In this environment, it’s good to know there are a couple funds out there that can squeeze solid income from a low-income world, writes Benjamin Shepherd of Global ETF Profits.
On August 9, the Federal Open Market Committee (FOMC) moved to quell market fears. In response to Standard & Poor’s downgrade of US credit and a growing debt crisis in Europe, the FOMC announced that the Federal Funds rate would likely remained at “exceptionally low levels” though mid-2012, if not longer.
Although the announcement helped stabilize equity markets, Treasury yields have compressed, and the yield curve is now about the flattest it’s been since the 2008 financial crisis.
The move has left income investors between a rock and a hard place. Yield has been elusive during the past few years, and the Fed’s announcement will only make the situation more difficult for income-seeking investors. Thankfully, several exchange traded funds can meet their needs.
Master limited partnerships (MLP) offer attractive yields, and have become extremely popular with investors. The majority of the cash flows that MLPs generate are passed on to investors in the form of quarterly distributions.
These quarterly distributions include a portion that’s known as “return of capital,” a payment that reduces your cost basis, and isn’t taxed until you sell your investment.
Many MLPs own attractive, fee-generating assets in the pipeline business. Not only are these MLPs an excellent play on growing demand for energy, they’re cushioned from volatile commodity prices.
JP Morgan Alerian MLP Index ETN (AMJ)
An exchange traded note (ETN), AMJ tracks the Alerian MLP Index, a capitalization-weighted index comprising the 50 largest publicly traded energy MLPs.
The ETN is broadly diversified across the investable MLP universe, and its ETN structure allows it to track the index almost tick-for-tick with very little tracking error. JP Morgan Alerian MLP Index ETN sports a reasonable annual expense ratio of 0.85% and a huge 5.1% yield paid out quarterly.

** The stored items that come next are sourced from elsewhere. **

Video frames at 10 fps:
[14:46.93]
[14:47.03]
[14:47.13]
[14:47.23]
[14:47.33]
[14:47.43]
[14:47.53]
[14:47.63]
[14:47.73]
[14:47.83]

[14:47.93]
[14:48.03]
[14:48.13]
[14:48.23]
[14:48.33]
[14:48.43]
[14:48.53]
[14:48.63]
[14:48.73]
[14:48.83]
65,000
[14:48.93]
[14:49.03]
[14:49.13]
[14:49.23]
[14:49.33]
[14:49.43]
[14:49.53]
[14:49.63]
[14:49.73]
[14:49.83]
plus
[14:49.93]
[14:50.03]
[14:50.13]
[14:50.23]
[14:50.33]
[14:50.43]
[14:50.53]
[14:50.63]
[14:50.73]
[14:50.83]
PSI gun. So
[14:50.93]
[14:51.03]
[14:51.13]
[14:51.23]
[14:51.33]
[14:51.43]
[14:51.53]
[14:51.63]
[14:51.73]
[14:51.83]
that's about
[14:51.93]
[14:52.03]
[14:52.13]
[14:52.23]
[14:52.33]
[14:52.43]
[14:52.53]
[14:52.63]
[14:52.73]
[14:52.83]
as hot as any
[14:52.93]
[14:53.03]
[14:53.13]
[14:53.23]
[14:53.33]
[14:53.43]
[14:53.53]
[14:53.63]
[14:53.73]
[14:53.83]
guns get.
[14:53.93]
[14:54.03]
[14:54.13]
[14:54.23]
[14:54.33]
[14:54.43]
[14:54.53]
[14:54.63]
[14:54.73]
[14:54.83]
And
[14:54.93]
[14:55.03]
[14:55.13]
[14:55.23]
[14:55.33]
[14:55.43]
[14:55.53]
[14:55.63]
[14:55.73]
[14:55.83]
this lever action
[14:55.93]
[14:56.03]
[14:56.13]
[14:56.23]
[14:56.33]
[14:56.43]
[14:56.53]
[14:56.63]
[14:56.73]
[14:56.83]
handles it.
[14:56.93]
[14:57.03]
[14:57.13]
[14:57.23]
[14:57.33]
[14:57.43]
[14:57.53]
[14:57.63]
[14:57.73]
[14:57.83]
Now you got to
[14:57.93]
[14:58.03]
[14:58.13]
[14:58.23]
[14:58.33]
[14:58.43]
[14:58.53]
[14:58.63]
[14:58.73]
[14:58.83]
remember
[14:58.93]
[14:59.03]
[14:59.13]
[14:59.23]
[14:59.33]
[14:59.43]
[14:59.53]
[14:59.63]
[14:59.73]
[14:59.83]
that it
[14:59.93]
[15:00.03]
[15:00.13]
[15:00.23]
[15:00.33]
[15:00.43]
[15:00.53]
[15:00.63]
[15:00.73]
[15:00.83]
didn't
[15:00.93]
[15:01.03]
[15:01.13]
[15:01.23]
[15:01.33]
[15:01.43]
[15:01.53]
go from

Owning an MLP via an exchange-traded product doesn’t convey any particular tax advantage to fund holders. But MLPs pay low corporate taxes, which allows investors to enjoy higher yields.
SPDR S&P Dividend (SDY)
SDY is another attractive option in a low-yield environment. The fund tracks the S&P High Yield Dividend Aristocrats Index, which screens the S&P 1500 Index for companies that have increased dividends in each of the past 25 years.
The index then tracks the 50 highest yielders on a yield-weighted basis. Additionally, the maximum weighting for any individual holding is capped at 4%.
The index’s methodology results in holdings that are of a much higher quality than traditional high-yield offerings. After all, only rock-solid companies have been able to consistently grow dividends for the past quarter century. The fund’s holdings include companies such as Pitney Bowes (PBI), Consolidated Edison (ED), Kimberly-Clark Corp (KMB) and Clorox (CLX).
SPDR S&P Dividend’s expenses are low at 0.35%, and the fund yields 3.3%.
The yields on both funds are attractive for now. But I expect these yields to drift downward in the coming months.
The Fed has given investors clarity on its plans to maintain the current low rate environment. This means that bonds will remain out of favor relative to riskier equities, a situation that will drive down yields.